The phrasing was "welcoming to immigrants", not "welcoming to the ever shrinking definition of good immigrants established by a bunch of octogenarian plutocrats".
"Illegal" is a concept - it's not conflating to assume that it's not the bedrock of the way people think.
Illegal immigrant is pretty well defined, an immigrant that didn't come through the legal means. The people hired by Google are probably not illegal immigrants.
Illegal is a status more than it is a concept. Immigrating illegally is not the central definition of immigration, any more than shoplifting is the central definition of customer.

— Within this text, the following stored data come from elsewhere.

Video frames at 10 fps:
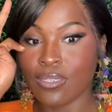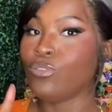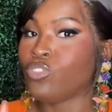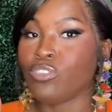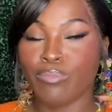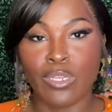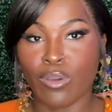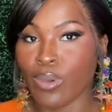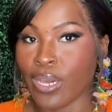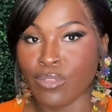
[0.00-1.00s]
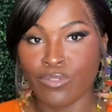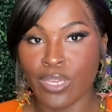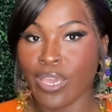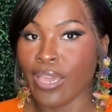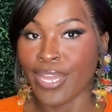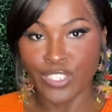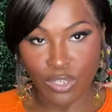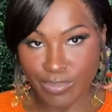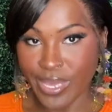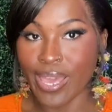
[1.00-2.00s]
you shouldn't be knowing how to do your hair at your
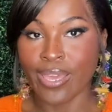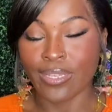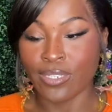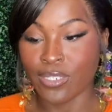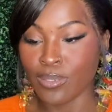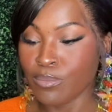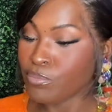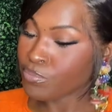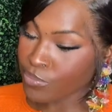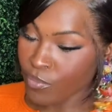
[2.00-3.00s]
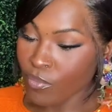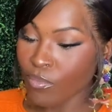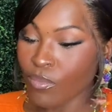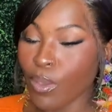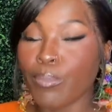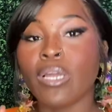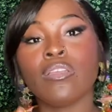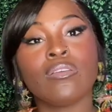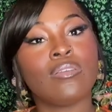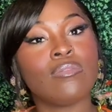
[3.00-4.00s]
big age.
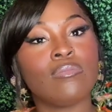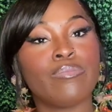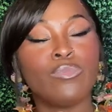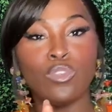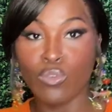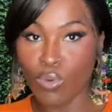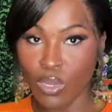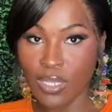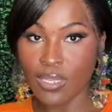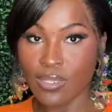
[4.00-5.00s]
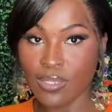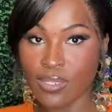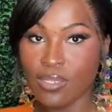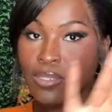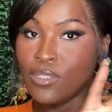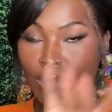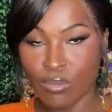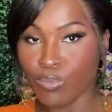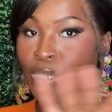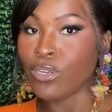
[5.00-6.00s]
But you on this,
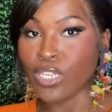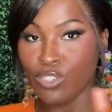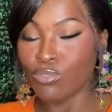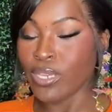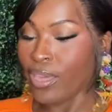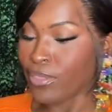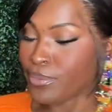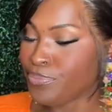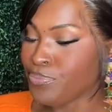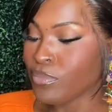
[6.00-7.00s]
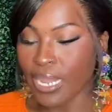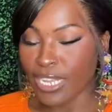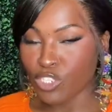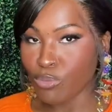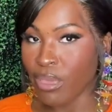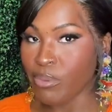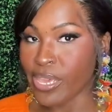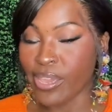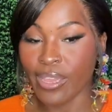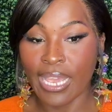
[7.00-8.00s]
so we going to get you together actual baby
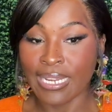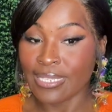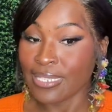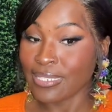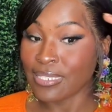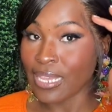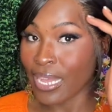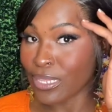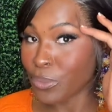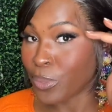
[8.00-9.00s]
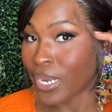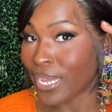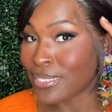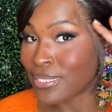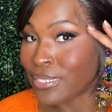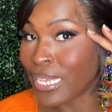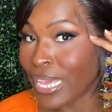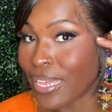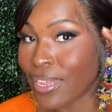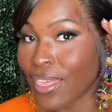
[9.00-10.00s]
hair. And that's exactly what I
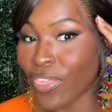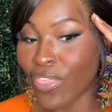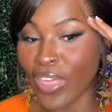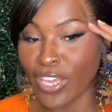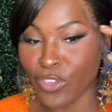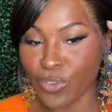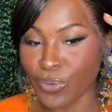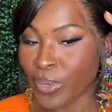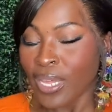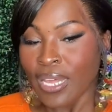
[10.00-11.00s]
did. Thank you.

America is much more welcoming of immigration, by which I mean legal immigration, than Japan or China. This is not in dispute.
It is also, in practice, quite a bit more slack about illegal immigration than either of those countries. Although I hope that changes.

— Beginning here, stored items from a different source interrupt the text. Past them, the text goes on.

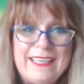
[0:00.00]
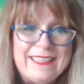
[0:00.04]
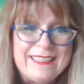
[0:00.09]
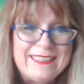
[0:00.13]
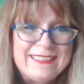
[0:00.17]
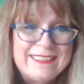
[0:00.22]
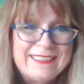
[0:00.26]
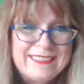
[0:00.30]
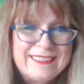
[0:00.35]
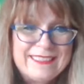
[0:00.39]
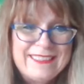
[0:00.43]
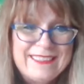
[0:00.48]
like
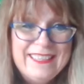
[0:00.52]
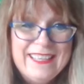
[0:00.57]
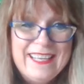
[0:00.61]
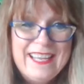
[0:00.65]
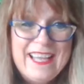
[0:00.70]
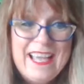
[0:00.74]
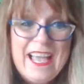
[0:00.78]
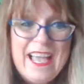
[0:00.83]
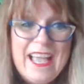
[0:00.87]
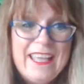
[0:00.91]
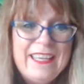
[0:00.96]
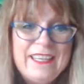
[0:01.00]

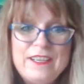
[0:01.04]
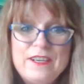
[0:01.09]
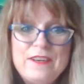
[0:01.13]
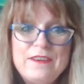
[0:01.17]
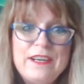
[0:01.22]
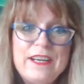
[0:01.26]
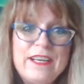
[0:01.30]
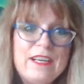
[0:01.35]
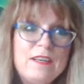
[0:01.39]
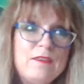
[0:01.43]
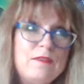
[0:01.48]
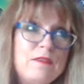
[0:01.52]
you know
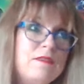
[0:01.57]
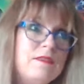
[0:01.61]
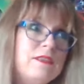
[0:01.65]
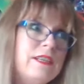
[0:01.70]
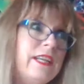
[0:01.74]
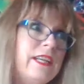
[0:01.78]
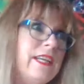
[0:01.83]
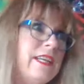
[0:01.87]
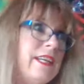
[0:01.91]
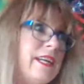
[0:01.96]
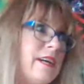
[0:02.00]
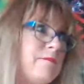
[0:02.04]
and i woke
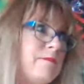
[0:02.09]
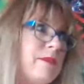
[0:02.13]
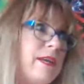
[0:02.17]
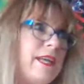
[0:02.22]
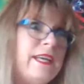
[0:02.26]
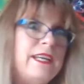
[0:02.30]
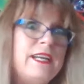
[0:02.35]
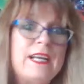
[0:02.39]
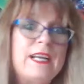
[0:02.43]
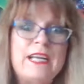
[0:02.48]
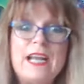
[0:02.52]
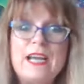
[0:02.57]
and i'm
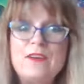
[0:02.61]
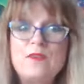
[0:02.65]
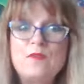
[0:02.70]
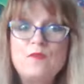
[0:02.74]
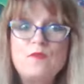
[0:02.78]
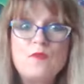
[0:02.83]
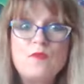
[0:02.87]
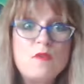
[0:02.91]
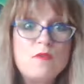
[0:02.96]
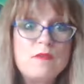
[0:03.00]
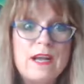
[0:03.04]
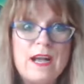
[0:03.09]
and i kind
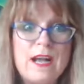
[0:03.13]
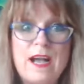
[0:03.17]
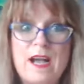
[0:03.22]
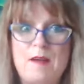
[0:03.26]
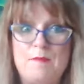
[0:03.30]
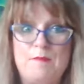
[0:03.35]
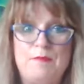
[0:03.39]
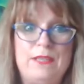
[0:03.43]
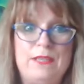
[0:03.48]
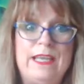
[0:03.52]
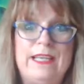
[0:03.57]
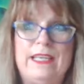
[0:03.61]
of woke
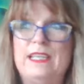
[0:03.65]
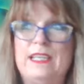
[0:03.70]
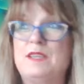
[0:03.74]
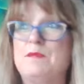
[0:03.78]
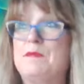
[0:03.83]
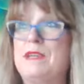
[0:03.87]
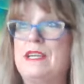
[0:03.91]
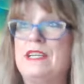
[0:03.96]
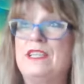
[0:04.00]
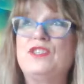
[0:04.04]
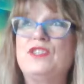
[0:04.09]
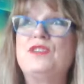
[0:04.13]
up like and
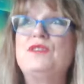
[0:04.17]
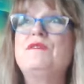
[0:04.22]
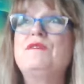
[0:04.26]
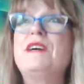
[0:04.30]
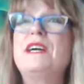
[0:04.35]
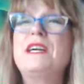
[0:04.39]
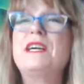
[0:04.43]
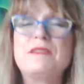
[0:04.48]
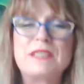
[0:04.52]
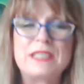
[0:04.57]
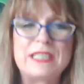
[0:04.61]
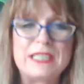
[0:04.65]
i'm like two
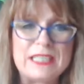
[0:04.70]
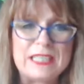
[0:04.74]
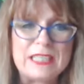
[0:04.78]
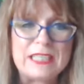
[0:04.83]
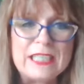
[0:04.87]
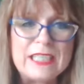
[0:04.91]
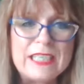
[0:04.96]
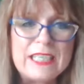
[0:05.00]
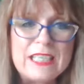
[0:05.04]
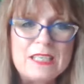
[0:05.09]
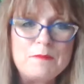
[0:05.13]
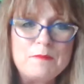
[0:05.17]
hours
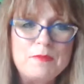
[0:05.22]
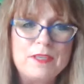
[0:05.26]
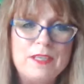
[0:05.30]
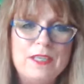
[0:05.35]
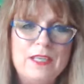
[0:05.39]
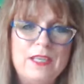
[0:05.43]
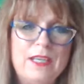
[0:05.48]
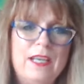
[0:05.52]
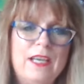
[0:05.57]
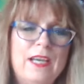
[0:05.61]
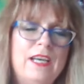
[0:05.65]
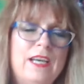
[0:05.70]
sleep
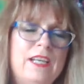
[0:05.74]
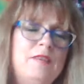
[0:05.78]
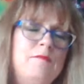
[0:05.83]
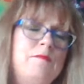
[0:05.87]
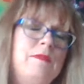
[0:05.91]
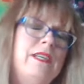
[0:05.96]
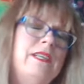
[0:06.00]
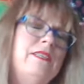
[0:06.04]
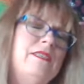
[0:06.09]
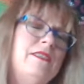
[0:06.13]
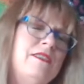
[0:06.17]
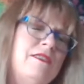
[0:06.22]
and i'm
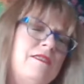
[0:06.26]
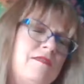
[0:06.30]
like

>America is much more welcoming of immigration, by which I mean legal immigration, than Japan or China. This is not in dispute.

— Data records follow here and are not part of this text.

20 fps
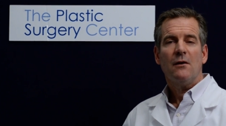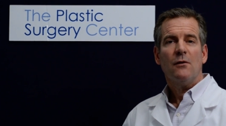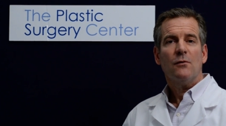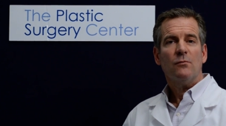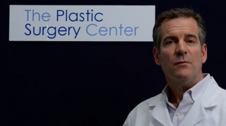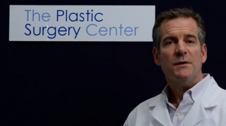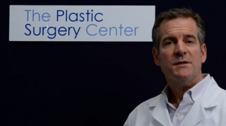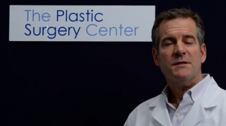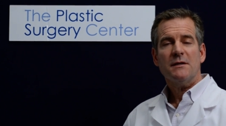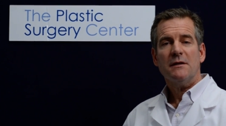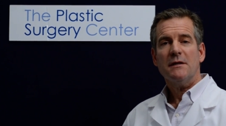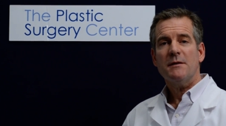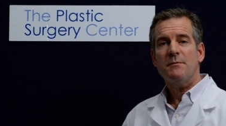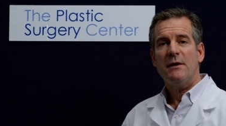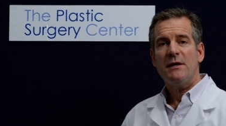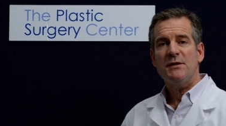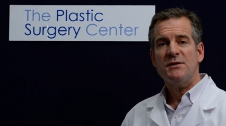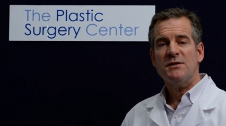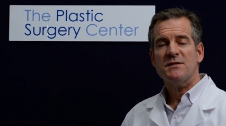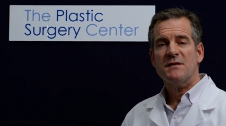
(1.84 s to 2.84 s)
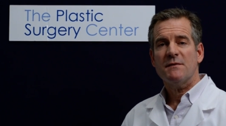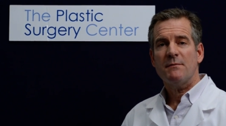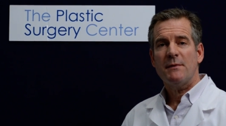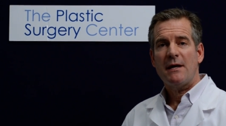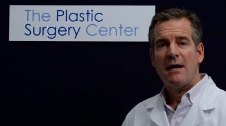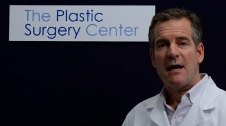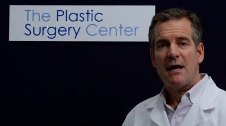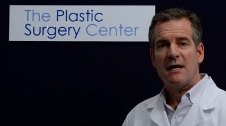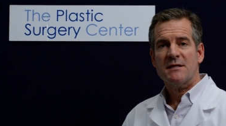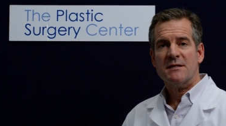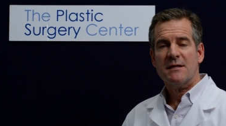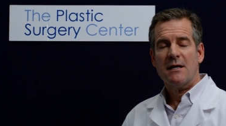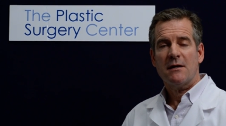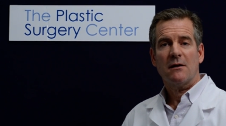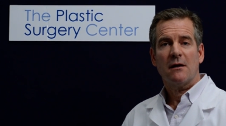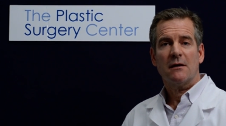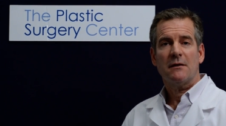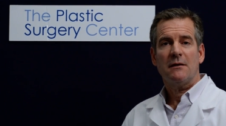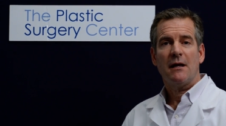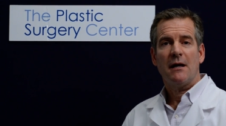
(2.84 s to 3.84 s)
Recently, patients have been asking
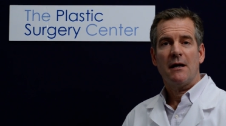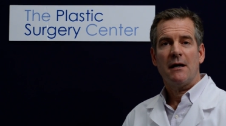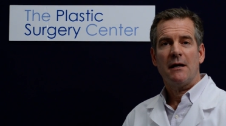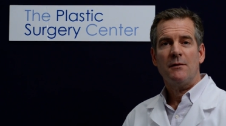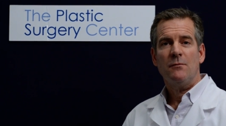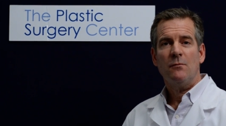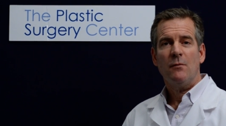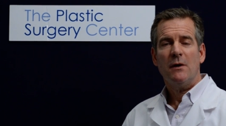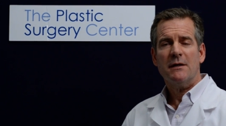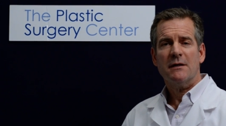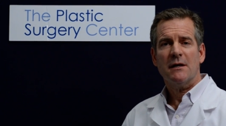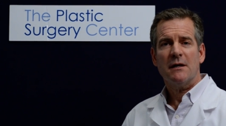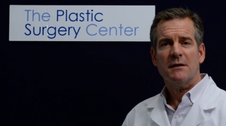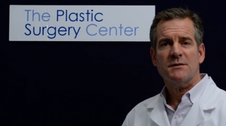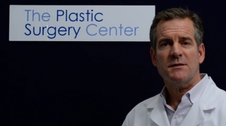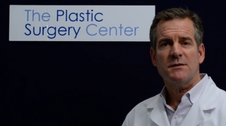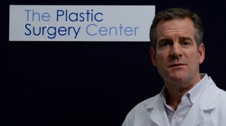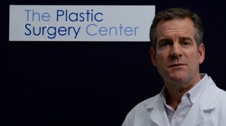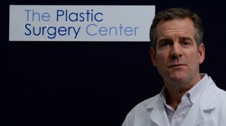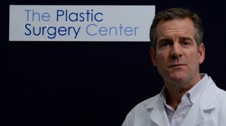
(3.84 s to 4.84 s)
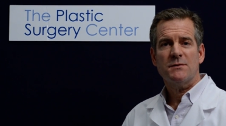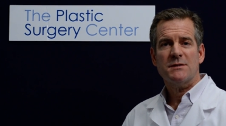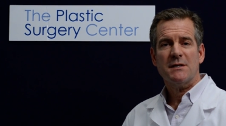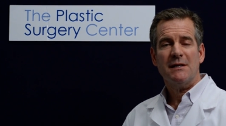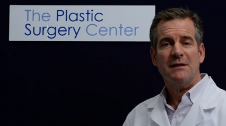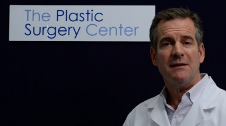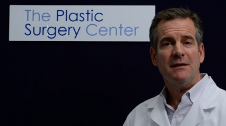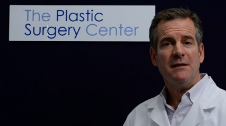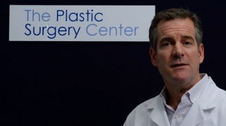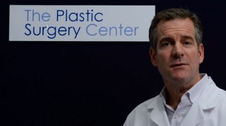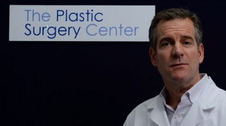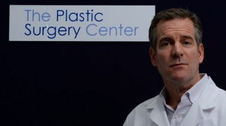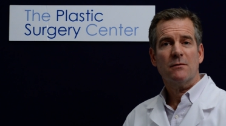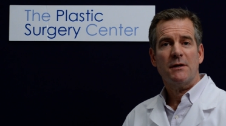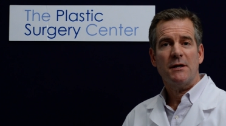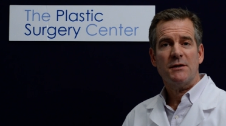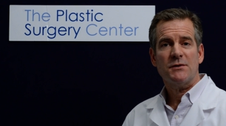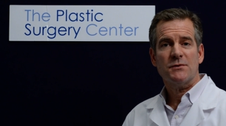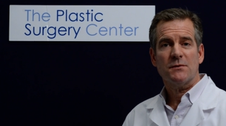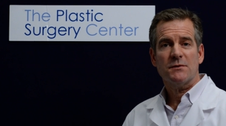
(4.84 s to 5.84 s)
online what constitutes elite
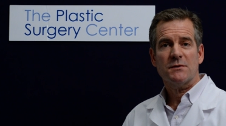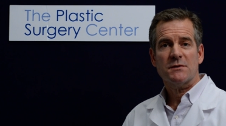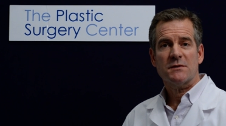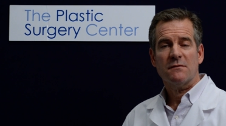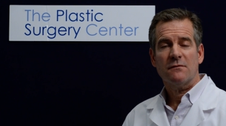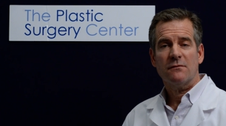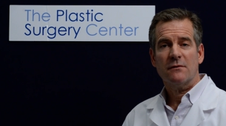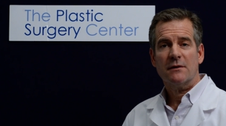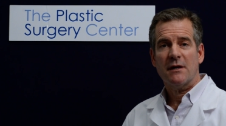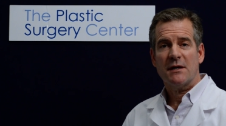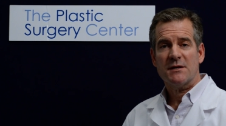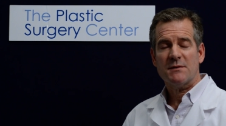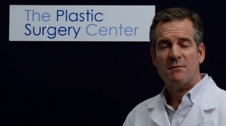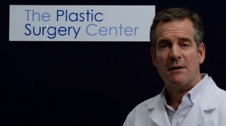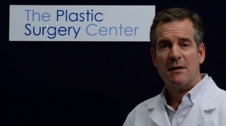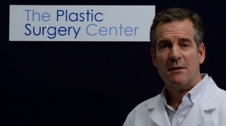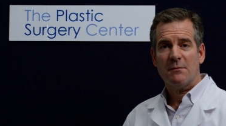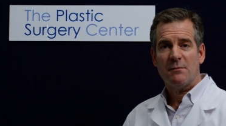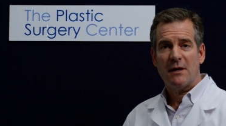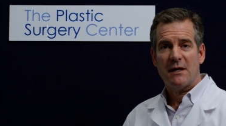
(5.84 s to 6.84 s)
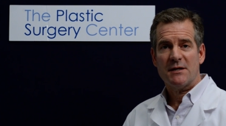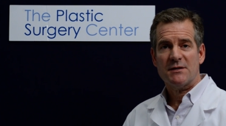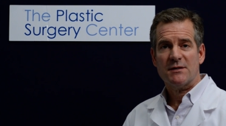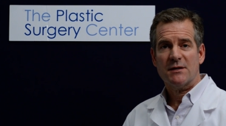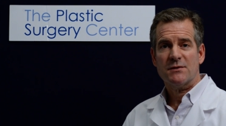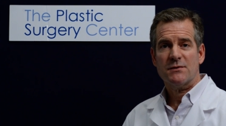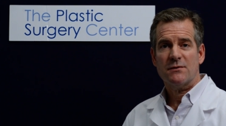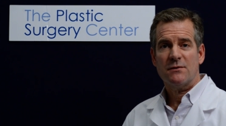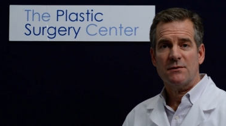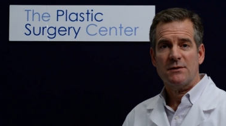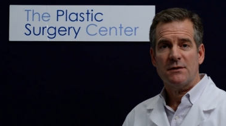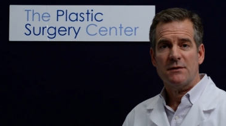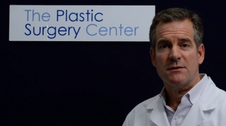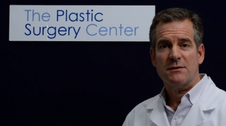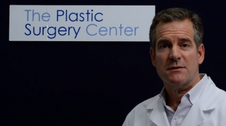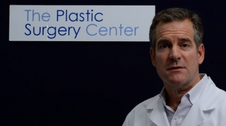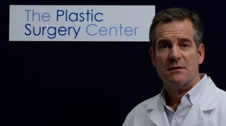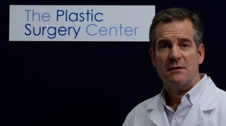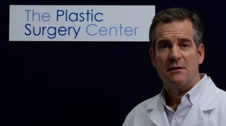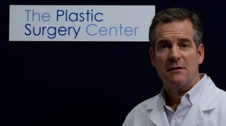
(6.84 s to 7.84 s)
credentials for cosmetic plastic
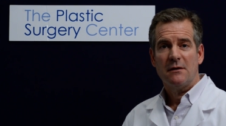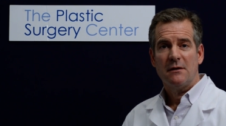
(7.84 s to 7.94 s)
surgeons.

It's not? It sounds like you know little about the world outside of America. Japan is stupidly easy to immigrate to: just get a job offer here at a place that sponsors your visa and it's pretty trivial to immigrate. Even better, if you have enough points, you can apply for permanent residence after 1 or 3 years, and the cost is trivial. In America, getting a Green Card is very difficult and costly, and depending on your national origin can be almost impossible. In Japan, there's no limits at all, per year or per country of origin, for work visas or PR. Of course, Japan is somewhat selective about who it wants to immigrate, but America is no different there, which is why there's such a huge debate about illegal immigration (in America it's not that hard; in an island country it's not so easy).